Been carving about 7 yrs, have tried about everything From a Northern Pike to hummingbirds. Have done a wood duck and a loon but enjoy doing the fish best of all. I don't have a good supply of suitable wood for chainsaw carving.
I have a lot of oak, maple and tulip poplar, it takes too long for the wood to cure without splitting.
Carver


----------



## BonsaiJedi (Sep 11, 2007)

Carver,
Post up some other pics if you have them. The blue gill is really nice.


----------



## troutfisher (Sep 11, 2007)

carver36 said:


> Thank you!
> Been carving about 7 yrs, have tried about everything From a Northern Pike to hummingbirds. Have done a wood duck and a loon but enjoy doing the fish best of all. I don't have a good supply of suitable wood for chainsaw carving.
> I have a lot of oak, maple and tulip poplar, it takes too long for the wood to cure without splitting.
> Carver



Do you use any kind of power tools on the smaller carvings? I tried some chip carving, a coping saw and chisels seemed to help. I started carving with a chainsaw, and I'm not to handy with a knife and gouges yet. I'd like to learn.


----------



## carver36 (Sep 11, 2007)

*Use of power tools.*

Hi troutfisher:
Yep, usually cut out a blank (general shape) with a bandsaw or scrollsaw.
Then use a dremel to remove excess wood, use flexsteel carving knives for detail, hand sand to get final shape. I use a woodburner to put in some details like feathers, i put the scales on my fish one at a time with a tool i made. The painting is a combination of hand painting and airbrushing.
Learning every day.
carver


----------



## carvinmark (Sep 12, 2007)

WOW, very nice work. How long did it take to complete the bluegill carvings ?


----------



## Canyon Angler (Sep 12, 2007)

Very nice! Do you also do saltwater fish? I'd love to see some yellowfin tuna crackin open the afterburners on some bait (like these flying fish)!


----------



## DonSawdust (Jul 30, 2012)

*Fish Carving too*

My first time on Arboristsite
I am enjoying this web site. Its right up my alley, as they say. I Love to make sawdust too.
At age 70, (about 2 yrs ago) I started carving fish, out of boredom of making bird houses and such.
One big difference in my carving from the many I see online is that I use recycled-found wood- salvaged materials
My first salmon were half fish mounted on backboards of used cedar fence boards.
Now, jumping ahead to 2012 and still making efforts to improve my talents, I challenged myself to a new level of
"recycled wood fish project" Using shakes pulled off an old barn, I ran about 10 of so through the saws/planer etc.
to end up with boards I could glue together for the blank. A photo collage will better explain this project. Friend DonView attachment 246761


----------



## pastryguyhawaii (Jul 30, 2012)

Very nice!


----------



## DonSawdust (Aug 2, 2012)

*Fish carving too*

Thanks for the nice comments. 
My greatest satisfaction is when I can make something useful out of something considered as waste/junk/firewood/no value to it.

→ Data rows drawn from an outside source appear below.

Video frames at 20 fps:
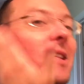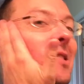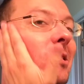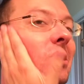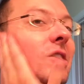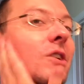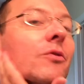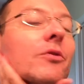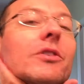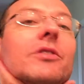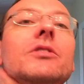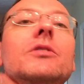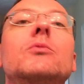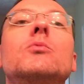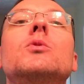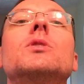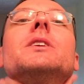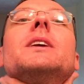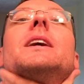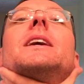is different than
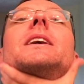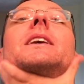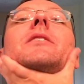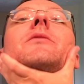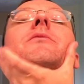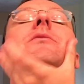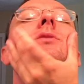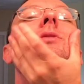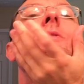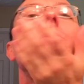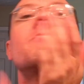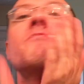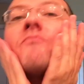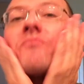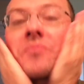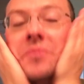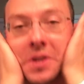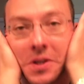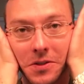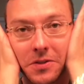what I have
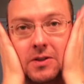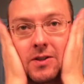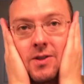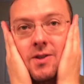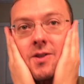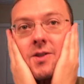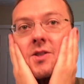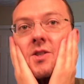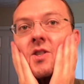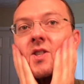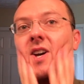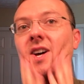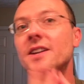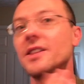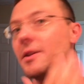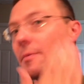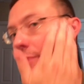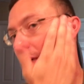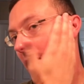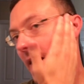said in
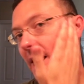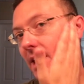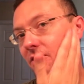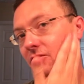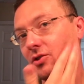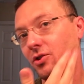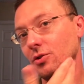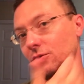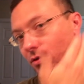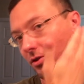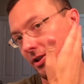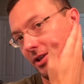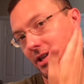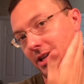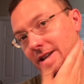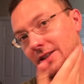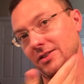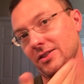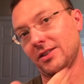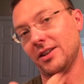the past. Usually
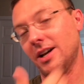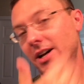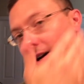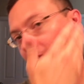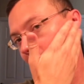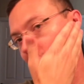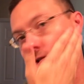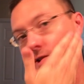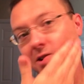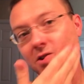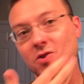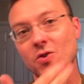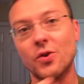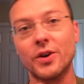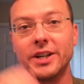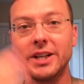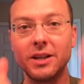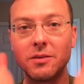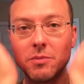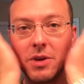it's
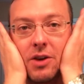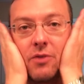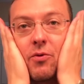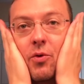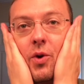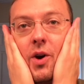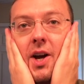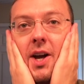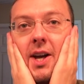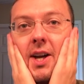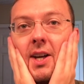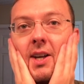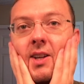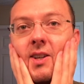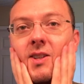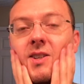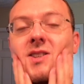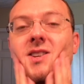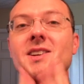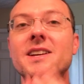joining me for a
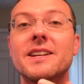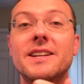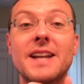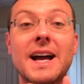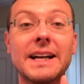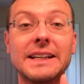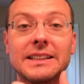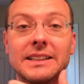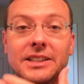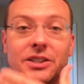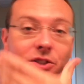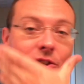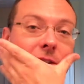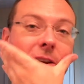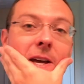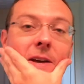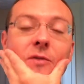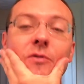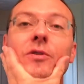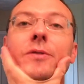nightly
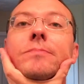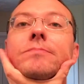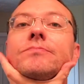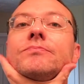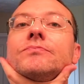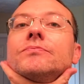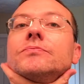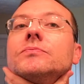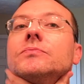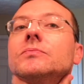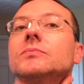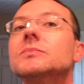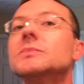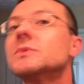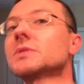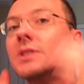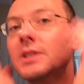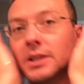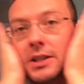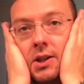shave.
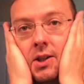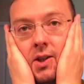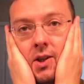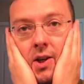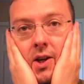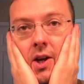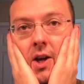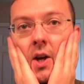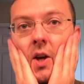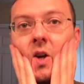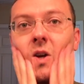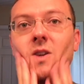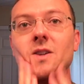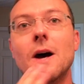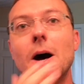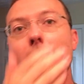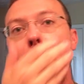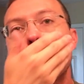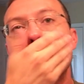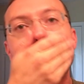And
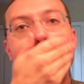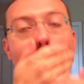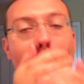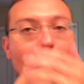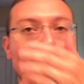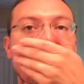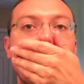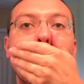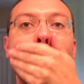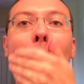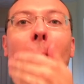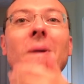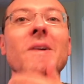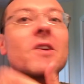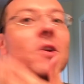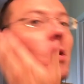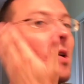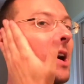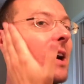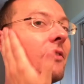I
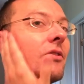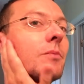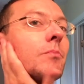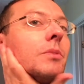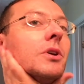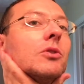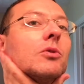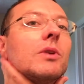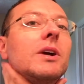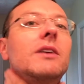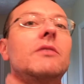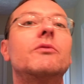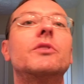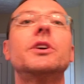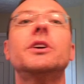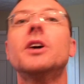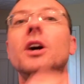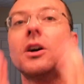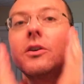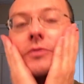know I haven't been around
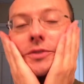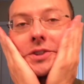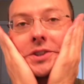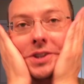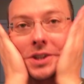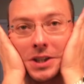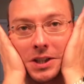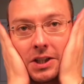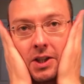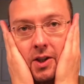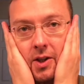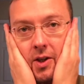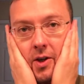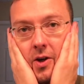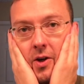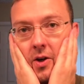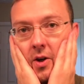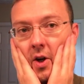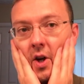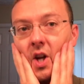very often,
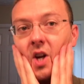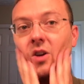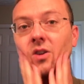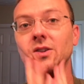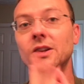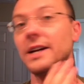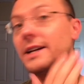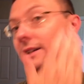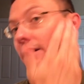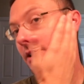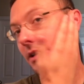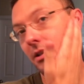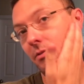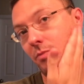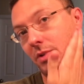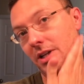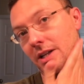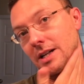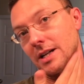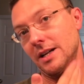or here lately. I've
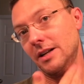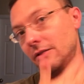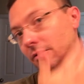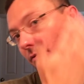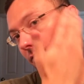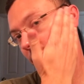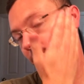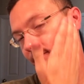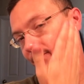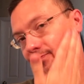been kind of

Some may considered it foolish to spend a month or more creating a piece of art. I don't want to know how many hours
I spend on a project because it might make me quit. My greatest reward comes from when I hand the piece over to the person
and see their reactions.


----------



## twoclones (Aug 5, 2012)

*Nice Brim *

Those bluegills are very nice! 
I carve fish fairly often but always with a chainsaw. 














Not a fish but it eats a lot of fish


----------